Because the bases attach to the backbone sugars at an angle rather than straight on, the two backbones don’t create symmetrical spacing as they wind around the helix. This asymmetry produces two differently sized channels running along the outside of the molecule, known as the major groove and the minor groove. The major groove is wider, with a greater distance between the two backbone strands, while the minor groove is narrower. Both grooves are important because proteins that need to read DNA’s genetic code often slide into the major groove, where more of each base pair is exposed and easier to identify.

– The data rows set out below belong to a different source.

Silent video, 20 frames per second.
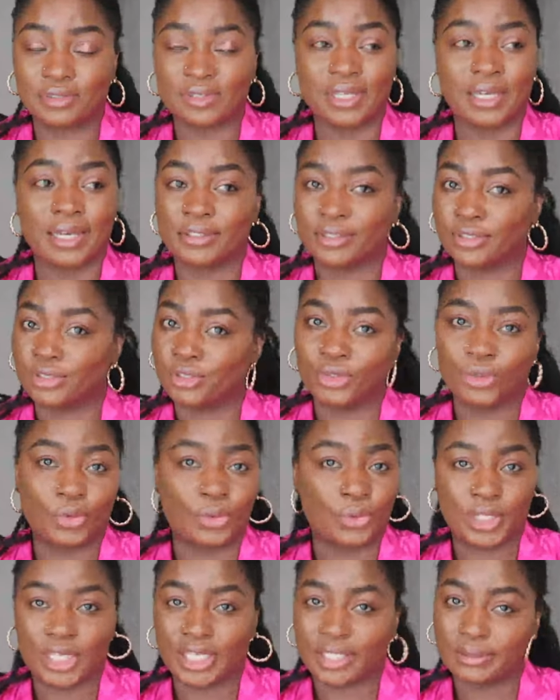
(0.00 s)
I just know
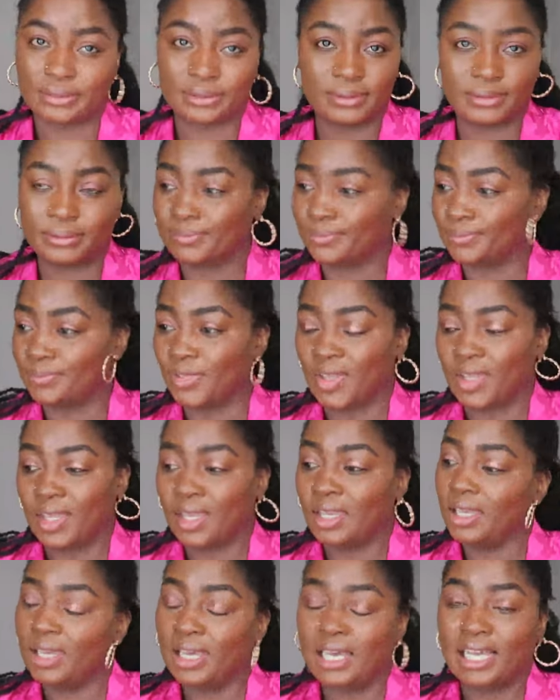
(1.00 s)
that
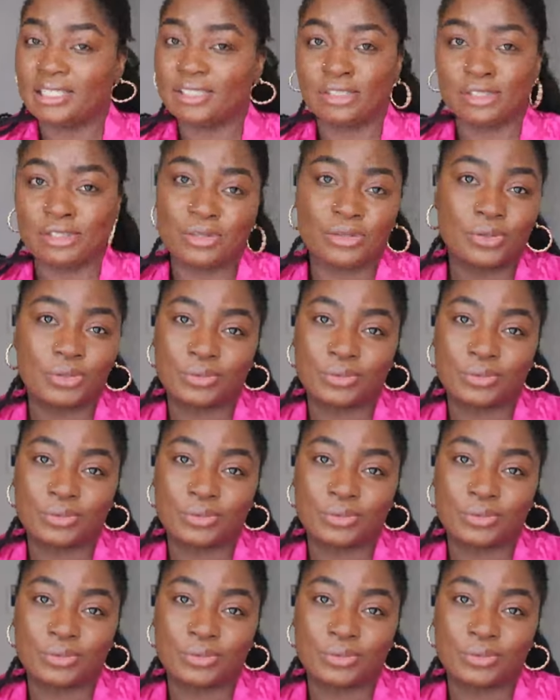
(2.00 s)
it's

Why the Sides Face Outward
DNA’s backbone faces the watery environment inside the cell for a straightforward chemical reason. The phosphate groups and the oxygen atoms on the sugar are hydrophilic, meaning they interact readily with water molecules. Water forms a hydration shell around the backbone, creating direct hydrogen bonds with both the phosphate groups and the sugar components. Unlike proteins, DNA lacks a truly hydrophobic interior. But the bases are comparatively less water-friendly than the backbone, so the most stable arrangement places the charged, water-loving sugar-phosphate sides on the outside and tucks the bases inward, where they stack on top of each other and pair with bases from the opposite strand.
This orientation also protects the genetic information. With the bases sheltered inside the helix and the sturdy backbone forming the exterior, the code-carrying part of the molecule is physically shielded from the surrounding environment. The sides of the DNA molecule aren’t just structural scaffolding. They’re a protective casing that keeps genetic information stable and accessible only when the cell deliberately opens the helix.